DATASET RECORDS:
BEGIN

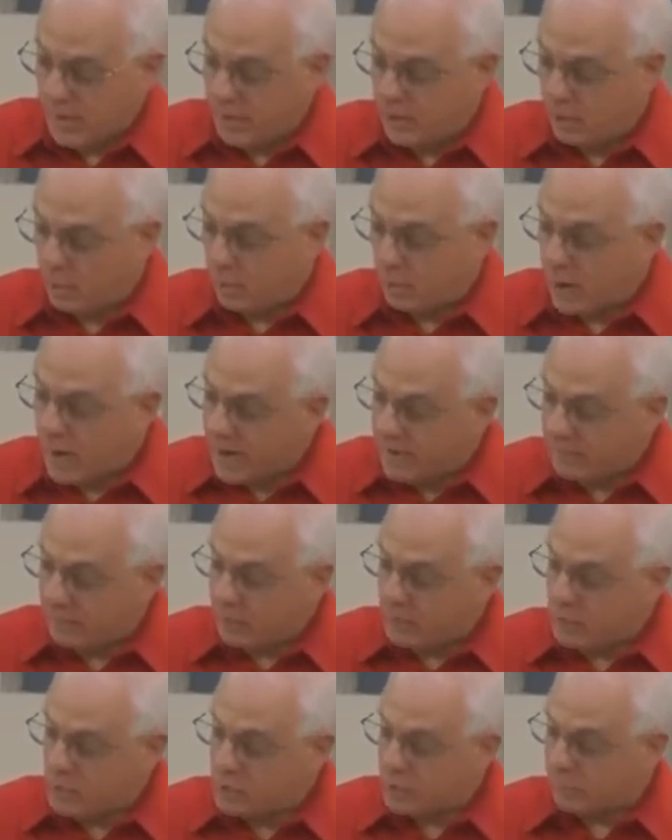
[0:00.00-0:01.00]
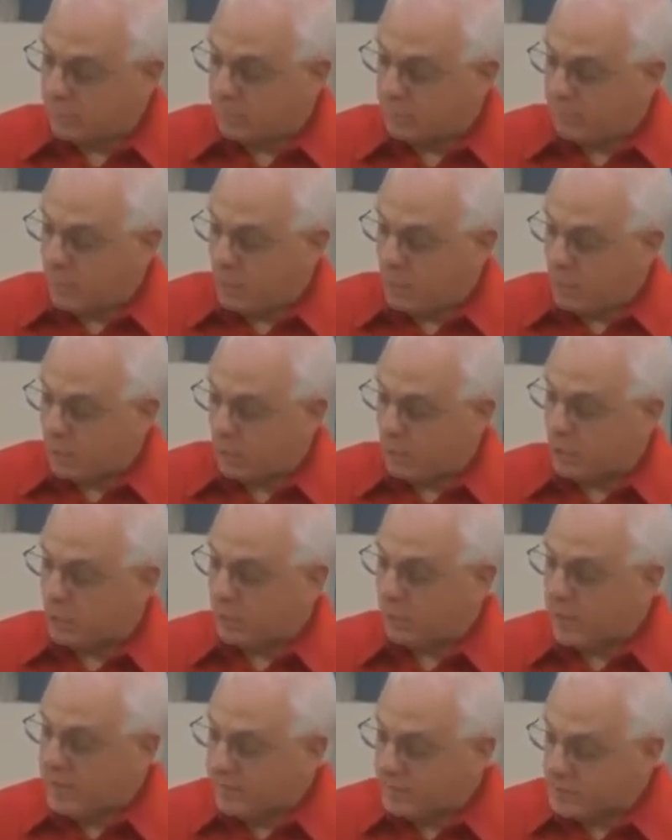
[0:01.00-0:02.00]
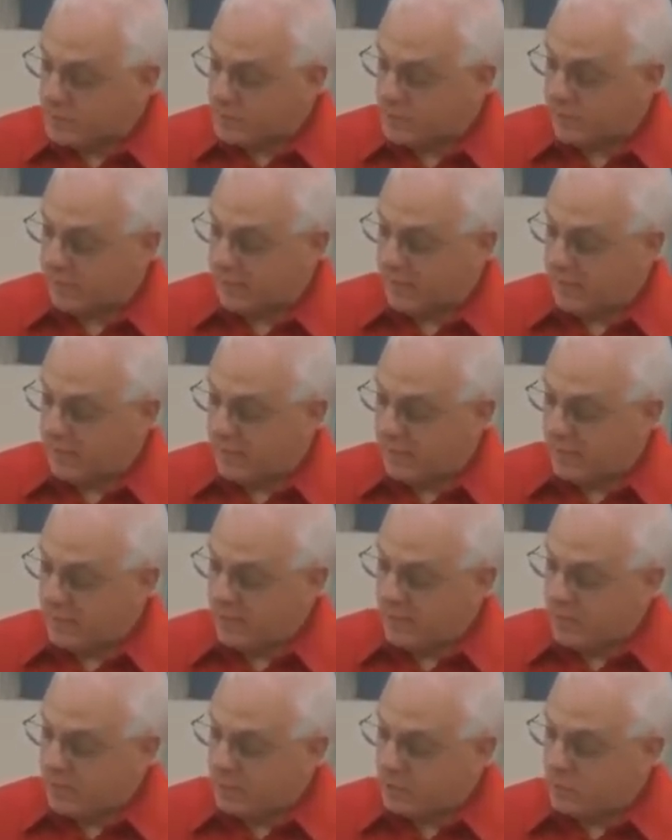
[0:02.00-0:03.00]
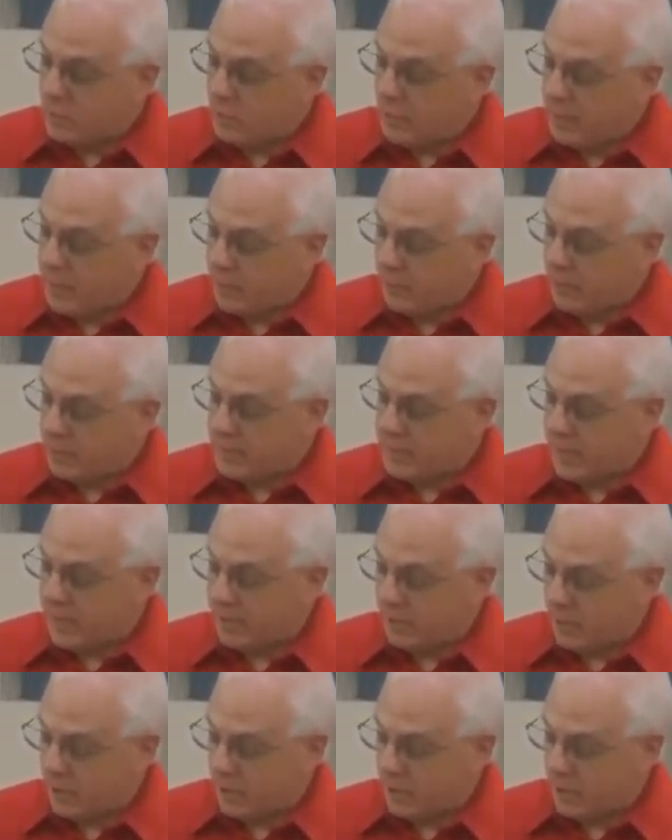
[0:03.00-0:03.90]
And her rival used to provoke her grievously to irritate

END

Every line above has to be output exactly; the pictures must be dropped.

TASK RESPONSE:
[0:00.00-0:01.00]
[0:01.00-0:02.00]
[0:02.00-0:03.00]
[0:03.00-0:03.90]
And her rival used to provoke her grievously to irritate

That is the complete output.